Chapter 25


WEDNESDAY, 18 SEPTEMBER 1811

Early the next morning, Sir Henry Lovejoy was just leaving his bed when one of his constables banged at his door.

“What is it, Bernard?” Henry asked when the constable came stomping in, bringing with him the cold damp of the morning.

“You know that case you was telling us about yesterday? The one you think might be linked to some poem about mermaids and mandrake roots?”

Henry felt a twist of anxiety deep within his being. “Yes.”

Bernard ran a hand across his beard-roughened face. “I think there’s somethin’ down near the docks you need to see.”


In the dim light of dawn, the forest of masts out on the river were mere ghostly things without form or function. Sir Henry Lovejoy thrust his hands into the pockets of his greatcoat and suppressed a shiver. The mist coming off the water swirled around him, cold and damp and smelling strongly of hemp and tar and dead fish.
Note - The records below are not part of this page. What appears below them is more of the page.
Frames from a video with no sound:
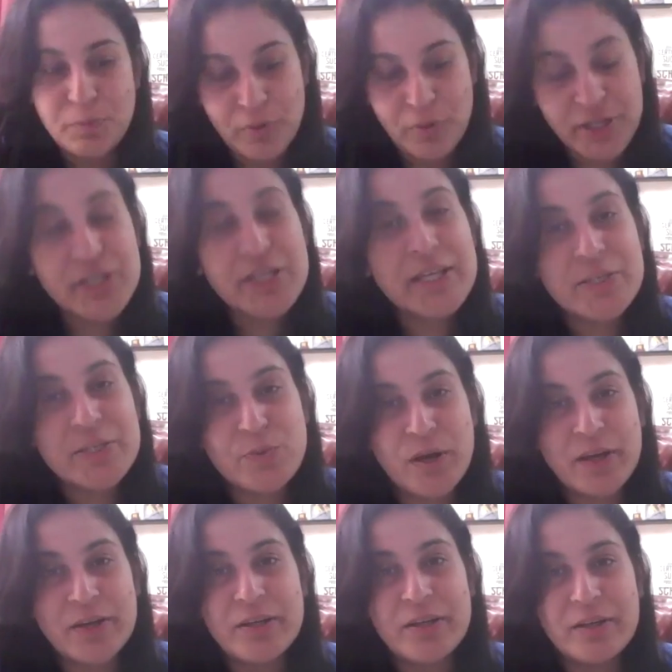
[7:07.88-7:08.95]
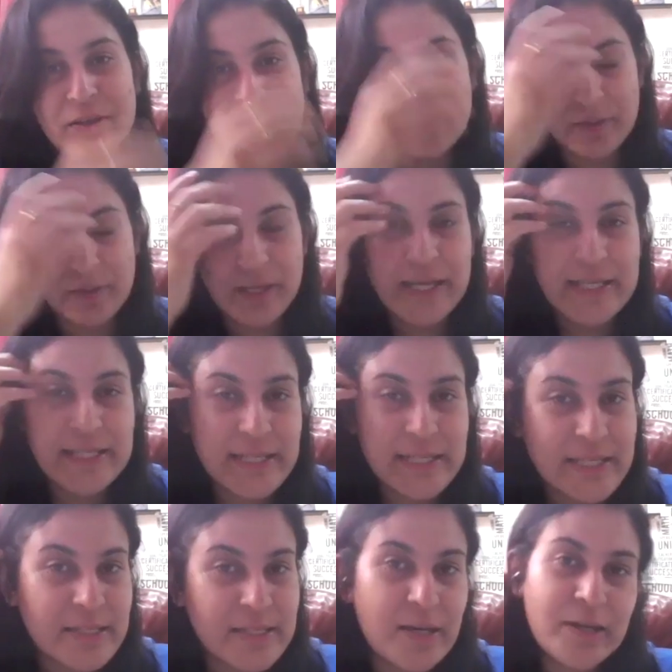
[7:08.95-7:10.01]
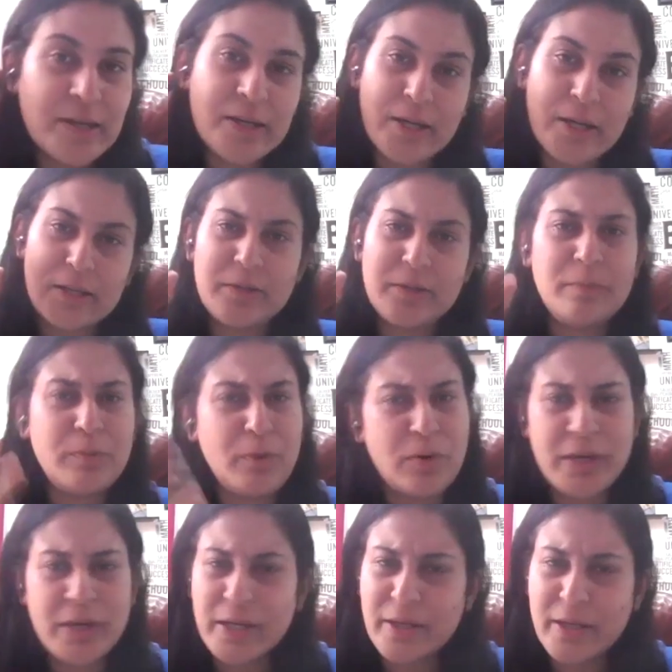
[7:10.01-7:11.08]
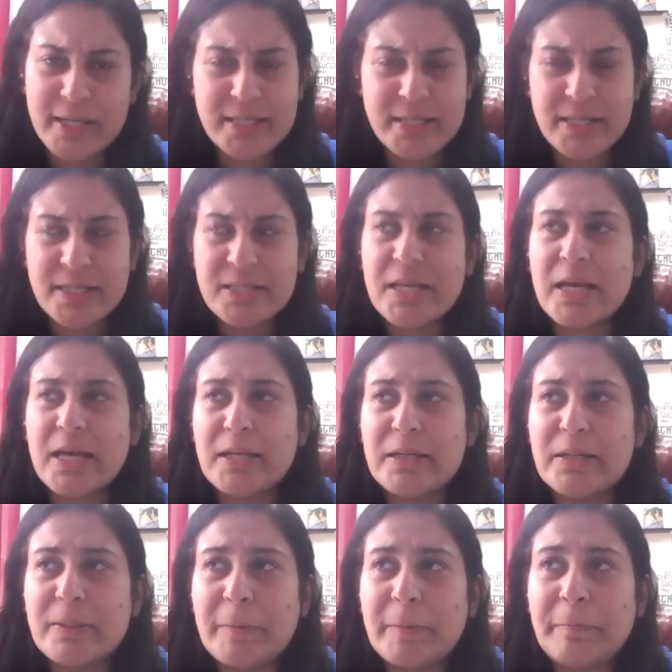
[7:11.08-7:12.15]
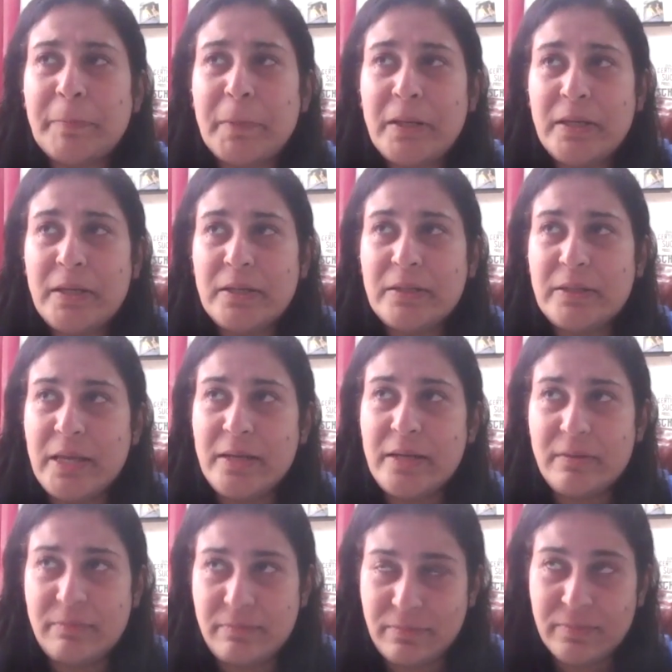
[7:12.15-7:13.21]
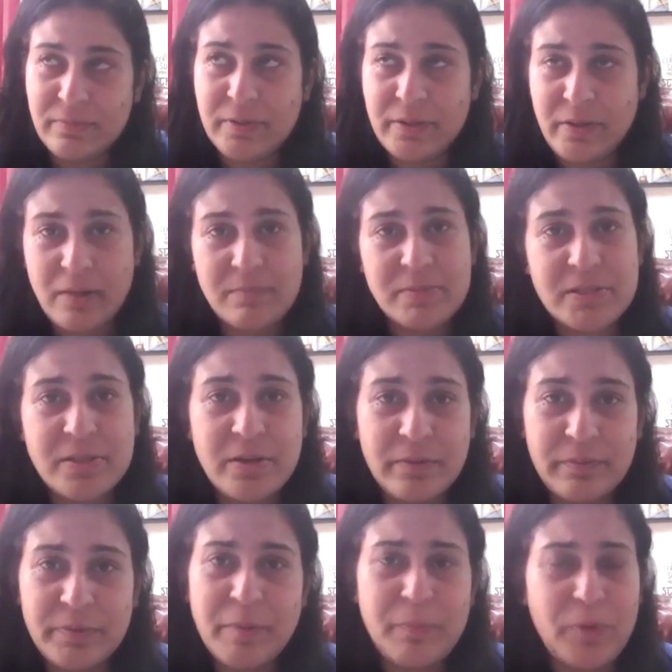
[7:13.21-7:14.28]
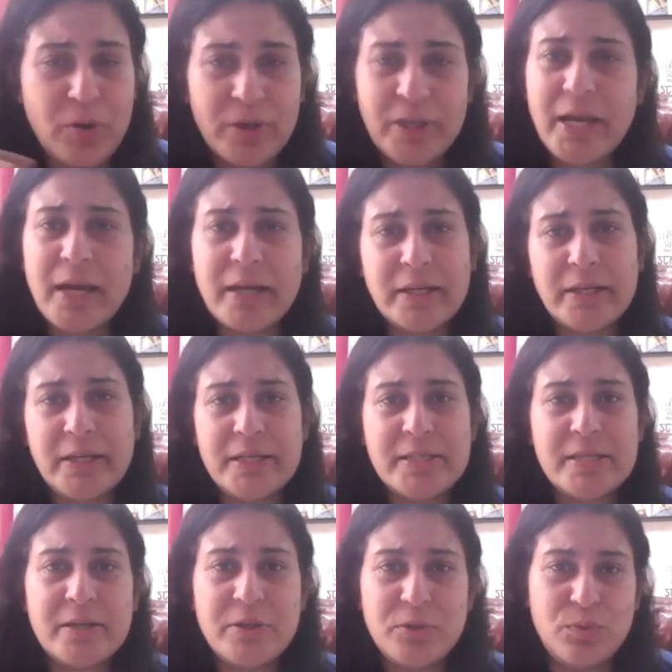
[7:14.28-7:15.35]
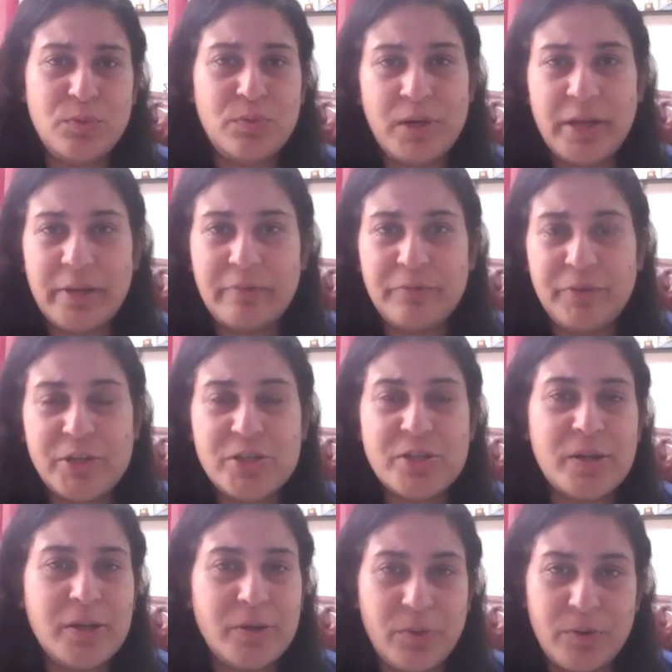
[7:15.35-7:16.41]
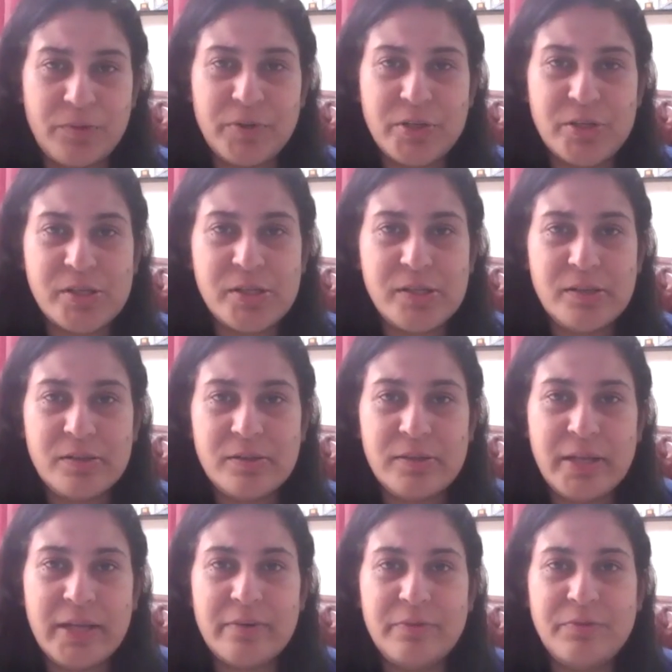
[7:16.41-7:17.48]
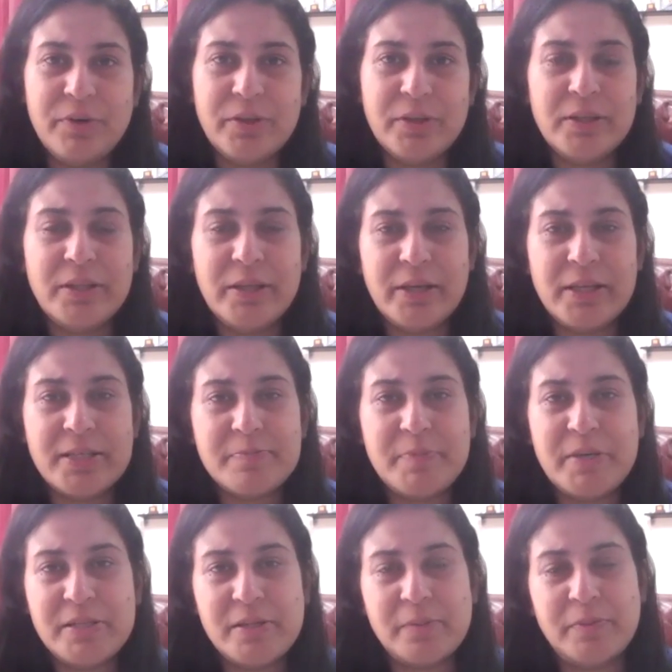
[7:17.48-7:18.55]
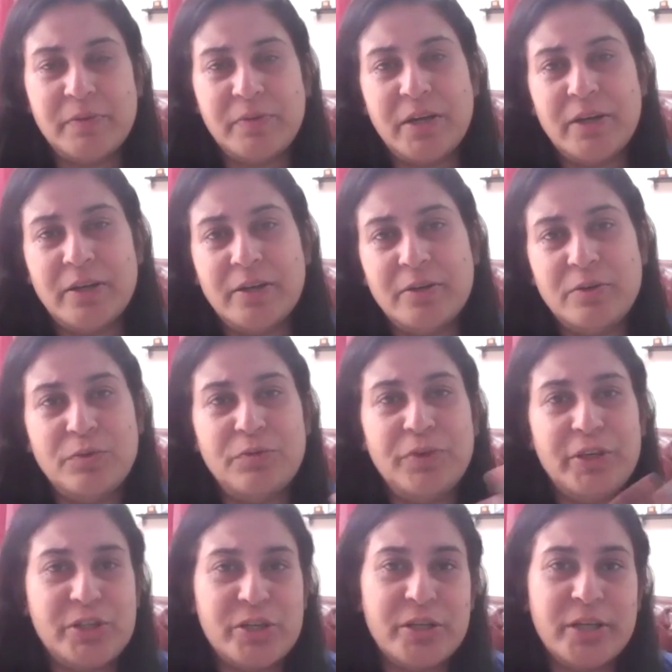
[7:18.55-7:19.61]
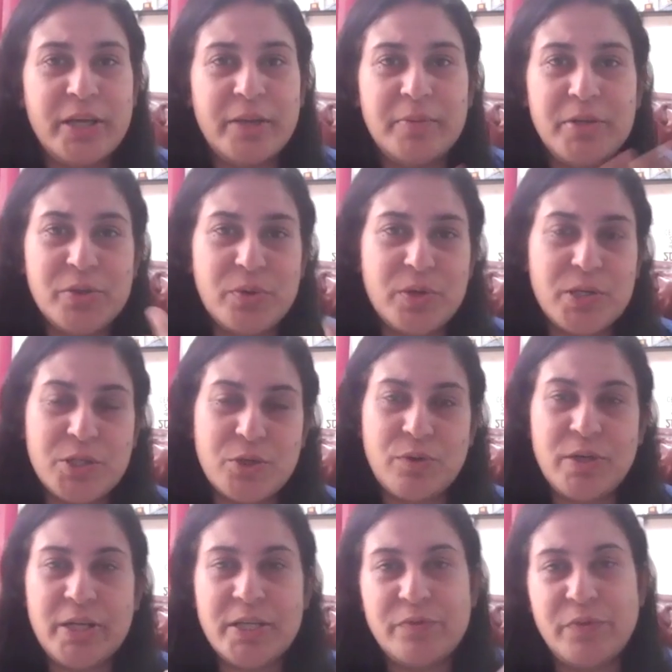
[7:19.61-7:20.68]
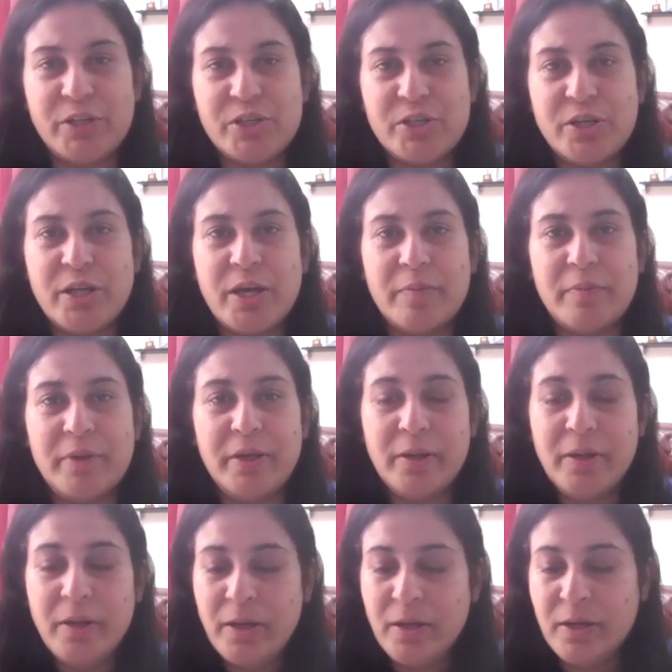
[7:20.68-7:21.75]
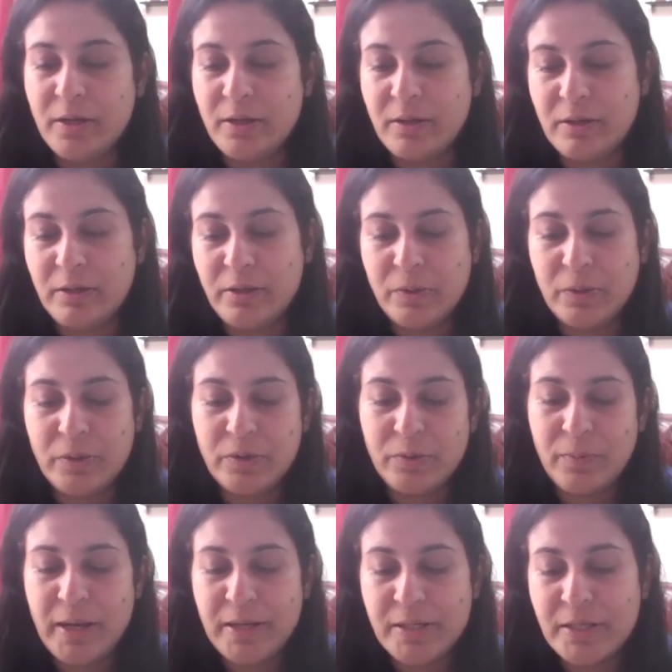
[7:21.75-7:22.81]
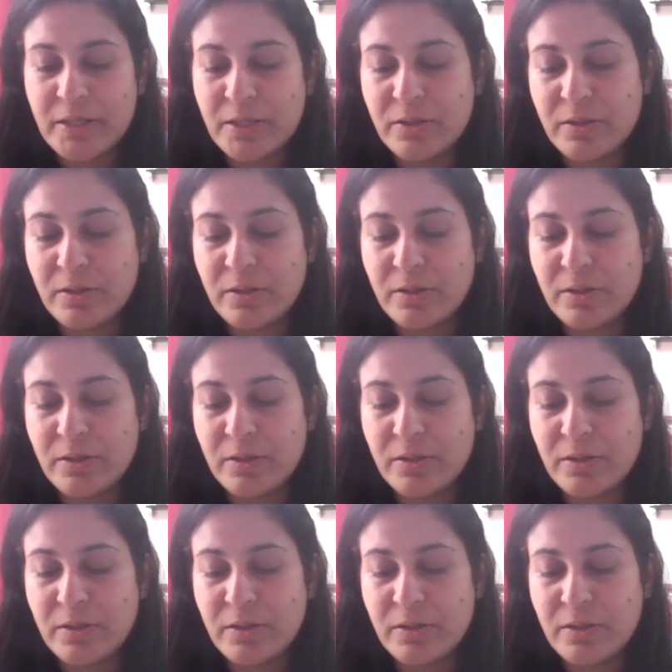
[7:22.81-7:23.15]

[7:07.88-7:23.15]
poetry is one. Essays are another. Blogging essays, and then comes the broader categories are two, like fiction and non-fiction. Then further, they can be subdivided into fiction can be short stories, fiction can be your romantic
“Oye. You there.” The bulky form of a constable appeared out of the gloom. “T’ain’t nobody allowed any farther ’ere. Orders of Bow Street.”

“Sir Henry Lovejoy, Queen Square,” snapped Henry. He brushed past the constable, his footsteps echoing on the wooden planking of the docks.

He could see a knot of men clustered near an old warehouse up ahead. Henry paused, aware of a hollowness yawning deep inside and trying to swallow the thickness that had come to his throat. The sight of violent death was never easy for Henry. He had to steel himself for the sight of yet another human being butchered like a side of beef.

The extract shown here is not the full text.